EXERCISE DETAILS>
In the records below, find the line that contains "[38:51.60-38:52.60]". Retype that line and all the lines after it through the end, leaving out the pictures.

PROVIDED INFORMATION>

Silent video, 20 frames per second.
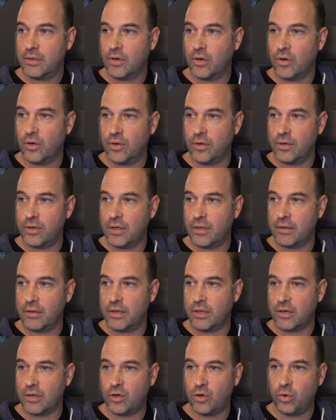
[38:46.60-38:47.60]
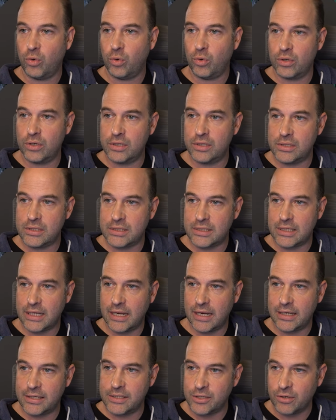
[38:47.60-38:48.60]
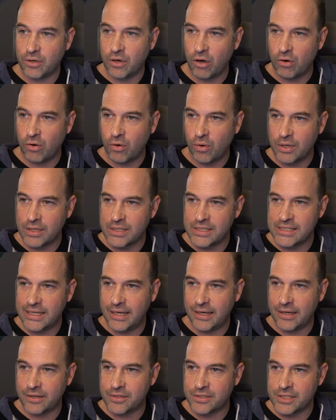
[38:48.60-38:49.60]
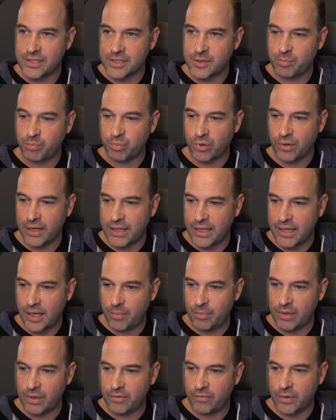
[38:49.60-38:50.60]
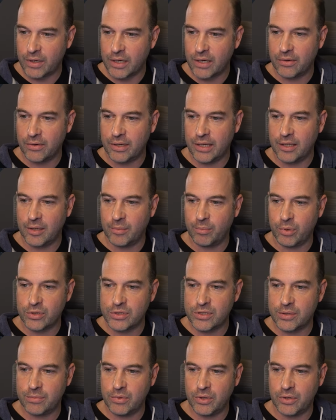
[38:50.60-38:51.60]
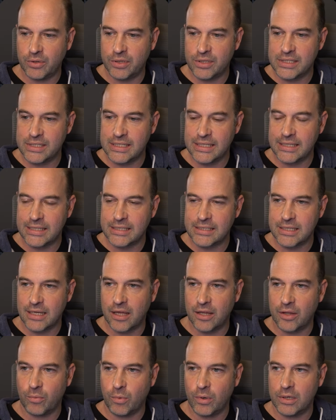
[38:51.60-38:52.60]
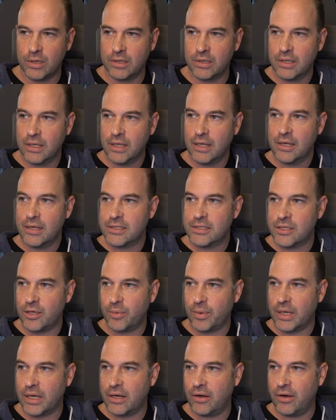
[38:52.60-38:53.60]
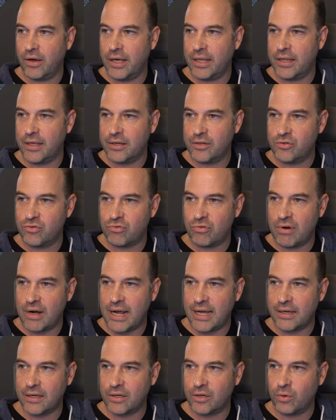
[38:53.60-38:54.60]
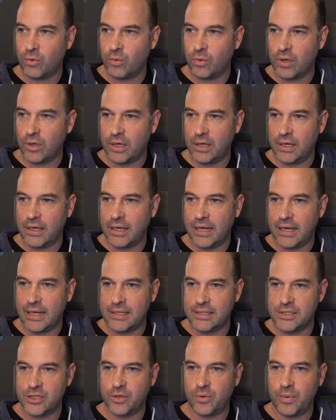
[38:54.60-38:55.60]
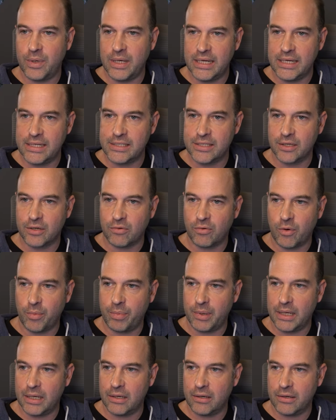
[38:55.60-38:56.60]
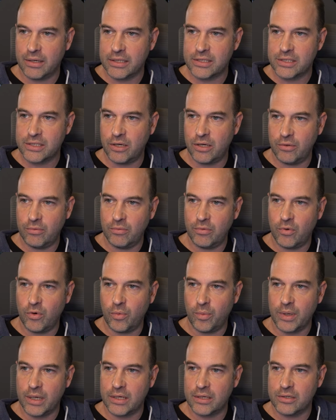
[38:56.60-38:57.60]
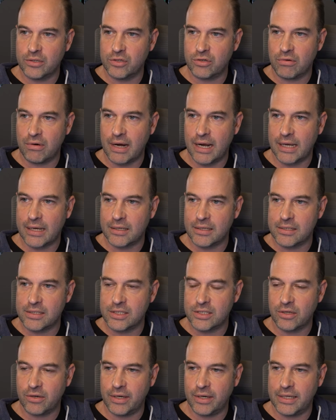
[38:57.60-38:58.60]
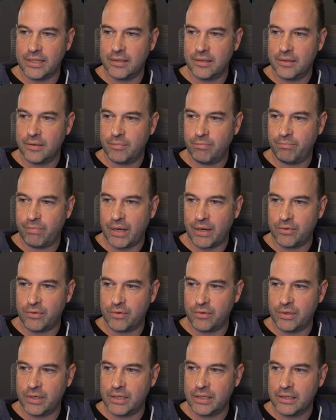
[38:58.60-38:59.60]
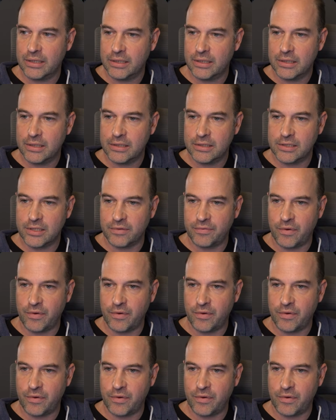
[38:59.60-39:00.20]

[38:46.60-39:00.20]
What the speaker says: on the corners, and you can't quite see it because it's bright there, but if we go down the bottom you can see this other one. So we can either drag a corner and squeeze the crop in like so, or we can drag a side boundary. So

SOLUTION TO THE PROBLEM>
[38:51.60-38:52.60]
[38:52.60-38:53.60]
[38:53.60-38:54.60]
[38:54.60-38:55.60]
[38:55.60-38:56.60]
[38:56.60-38:57.60]
[38:57.60-38:58.60]
[38:58.60-38:59.60]
[38:59.60-39:00.20]

[38:46.60-39:00.20]
What the speaker says: on the corners, and you can't quite see it because it's bright there, but if we go down the bottom you can see this other one. So we can either drag a corner and squeeze the crop in like so, or we can drag a side boundary. So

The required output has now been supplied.